• **The problem**:
Quote the entries below from the line with "Video frames at" through the line with "Word for word: Like, she", both ends included, and only those lines.

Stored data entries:
..........

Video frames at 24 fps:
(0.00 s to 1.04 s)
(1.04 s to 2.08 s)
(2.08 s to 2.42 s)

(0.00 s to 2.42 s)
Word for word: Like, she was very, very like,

..........

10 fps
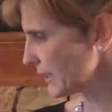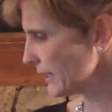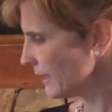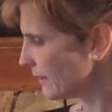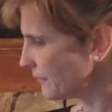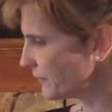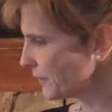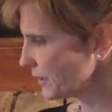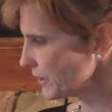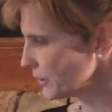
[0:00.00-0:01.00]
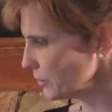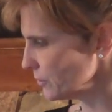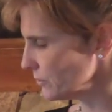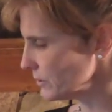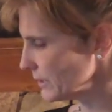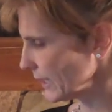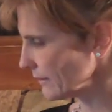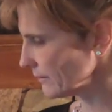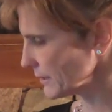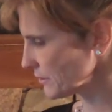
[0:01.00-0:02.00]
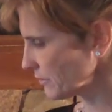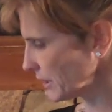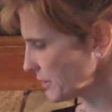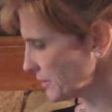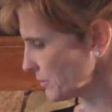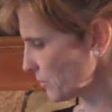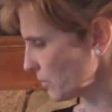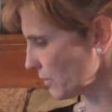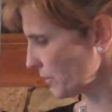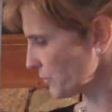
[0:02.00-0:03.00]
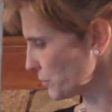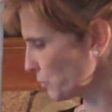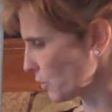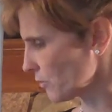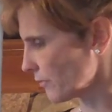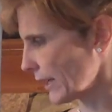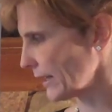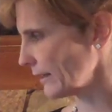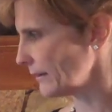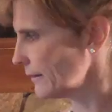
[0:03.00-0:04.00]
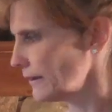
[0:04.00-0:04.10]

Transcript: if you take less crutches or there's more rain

..........

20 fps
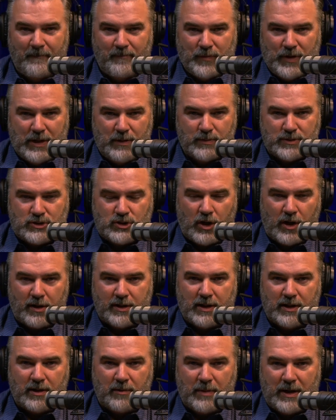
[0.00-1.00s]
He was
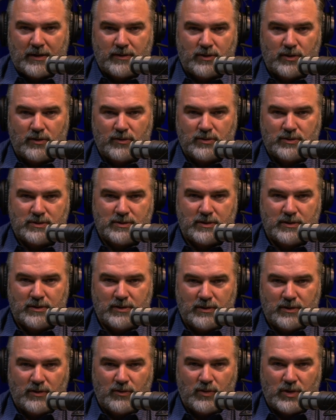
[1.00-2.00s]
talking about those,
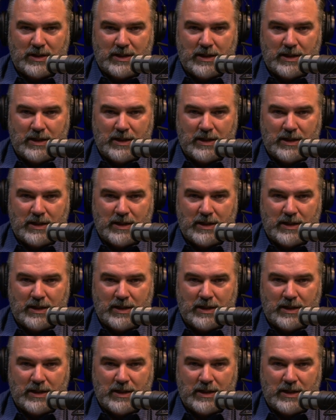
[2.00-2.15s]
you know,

..........

• **Written response**:
Video frames at 24 fps:
(0.00 s to 1.04 s)
(1.04 s to 2.08 s)
(2.08 s to 2.42 s)

(0.00 s to 2.42 s)
Word for word: Like, she was very, very like,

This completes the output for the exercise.